Glenn BENNER, II, Petitioner-Appellant, v. Ralph COYLE, Warden, Respondent-Appellee.
    No. 99-3570.
    United States Court of Appeals, Sixth Circuit.
    July 26, 2002.
    BEFORE: SUHRHEINRICH, DAUGHTREY, and COLE, Circuit Judges.
   Petitioner Glenn Benner moves this Court for a Certificate of Appealability on eight issues. First, Benner claims that the Ohio courts violated his rights under the Eighth and Fourteenth Amendments to the United States Constitution by weighing an unconstitutionally vague aggravating circumstance. Second, he contends that the sentencing judges violated his rights under the Eighth and Fourteenth Amendments by weighing non-statutorily prescribed aggravating factors. Third, he maintains that he was deprived of his right to a unanimous determination of his guilt under the Due Process Clause by an alternative statement of the aggravating factors in the capital specifications of the indictment. Fourth, he argues that he was denied his right to the effective assistance of counsel under the Sixth Amendment when his defense counsel failed to present expert testimony from a criminalist to rebut the state’s expert testimony relating to semen found in the body of one of the victims, Trina Bowser, and failed to call a pathologist to challenge the state coroner’s testimony relating to a second murder victim, Cynthia Sedgwick. Fifth, he claims that he was denied his rights under the Fourth Amendment by searches and seizures of evidence at his residences that exceeded the scope of the authorizing warrant. Sixth, he maintains that he was denied his liberty interest under the Due Process Clause by the Ohio Supreme Court’s refusal to review life sentences imposed in similar cases as part of the statutorily mandated proportionality review. Seventh, he contends that his rights under the Sixth and Fourteenth Amendments were infringed by the ineffective assistance of appellate counsel on his direct appeal. Eighth, Benner argues that application of the AEDPA to his case is impermissibly retroactive.

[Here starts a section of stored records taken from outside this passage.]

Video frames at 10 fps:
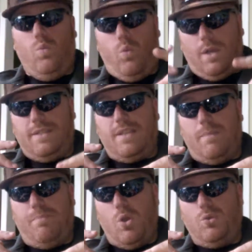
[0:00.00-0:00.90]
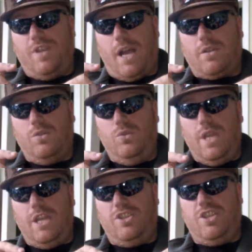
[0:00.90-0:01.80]
What's up, Otaku
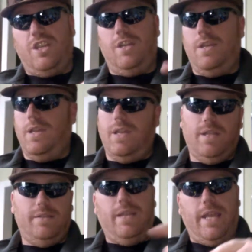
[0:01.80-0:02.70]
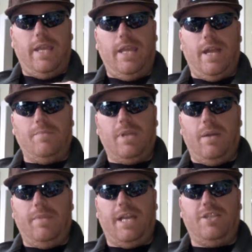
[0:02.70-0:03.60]
Nation? Today I'm
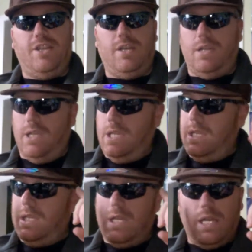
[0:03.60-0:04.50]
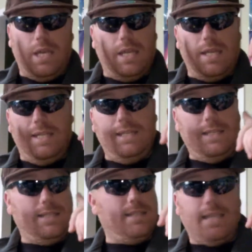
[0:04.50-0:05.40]
coming at you in
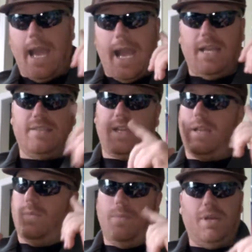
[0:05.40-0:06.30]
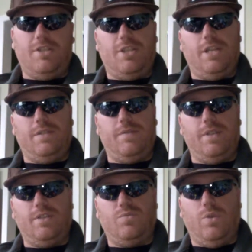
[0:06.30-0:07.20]
disguise. I gotta wear my shades for
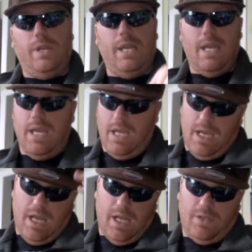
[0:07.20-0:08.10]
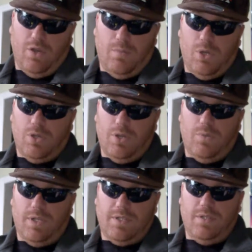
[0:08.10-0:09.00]
this one. Domo-kun
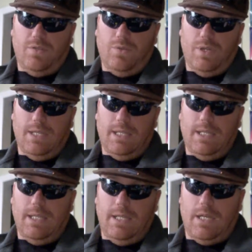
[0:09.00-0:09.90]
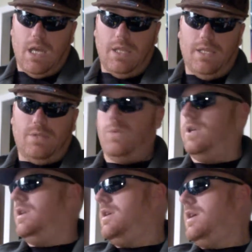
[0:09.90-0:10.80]
wants to do a little eating on this
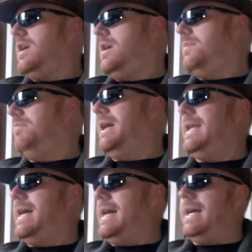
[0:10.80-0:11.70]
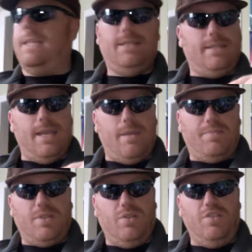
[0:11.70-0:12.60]
one. But it's the
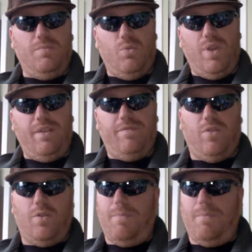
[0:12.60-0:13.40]
episode you've been waiting for.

Under the AEDPA, an appeal from the denial of a writ of habeas corpus may not be taken unless a circuit justice or judge issues a certificate of appealability. A certificate of appealability may not issue unless “the applicant has made a substantial showing of the denial of a constitutional right.” 28 U.S.C. § 2258(c)(2). We may also reject an issue for appeal if the procedural default doctrine applies. See Slack v. McDaniel, 529 U.S. 473, 483, 120 S.Ct. 1595, 146 L.Ed.2d 542 (2000). When the district court denies a habeas petition on procedural grounds alone, the certificate of appealability should nonetheless issue if the applicant “shows, at the least, that jurists of reason would find it debatable whether the district court was correct in its procedural ruling.” Id. at 484.

After reviewing these issues presented, we determine that Benner has “made a substantial showing of the denial of a constitutional right” only as to his Sixth Amendment ineffective assistance of counsel claim based on trial counsel’s failure to call an expert witness to assess the blood and semen evidence. We therefore GRANT Benner’s Motion for a Certificate of Appealability on issue four, and DENY it as to all other issues raised.

We have also determined that further briefing on this issue is unnecessary. The case is REMANDED to the district court for an evidentiary hearing on Petitioner’s ineffective assistance of counsel claim solely as it relates to the failure to call a blood and semen expert to rebut the state’s expert testimony regarding semen found in the body of Trina Bowser. The district court may appoint its own special master, if the district court determines such is necessary to aid in its fact finding. If the district court finds that Petitioner’s showing on this issue is meritorious and warrants relief either from the sentence of death and/or the judgment of conviction, then the district court may issue a writ of habeas corpus. However, if the district court determines solely that Petitioner’s death sentence is unconstitutional, then it should grant the writ conditioned on the State’s failure to initiate appropriate proceedings in state court within a reasonable time after the issuance of its mandate.

Therefore, the petition for rehearing en banc from appellee is DENIED.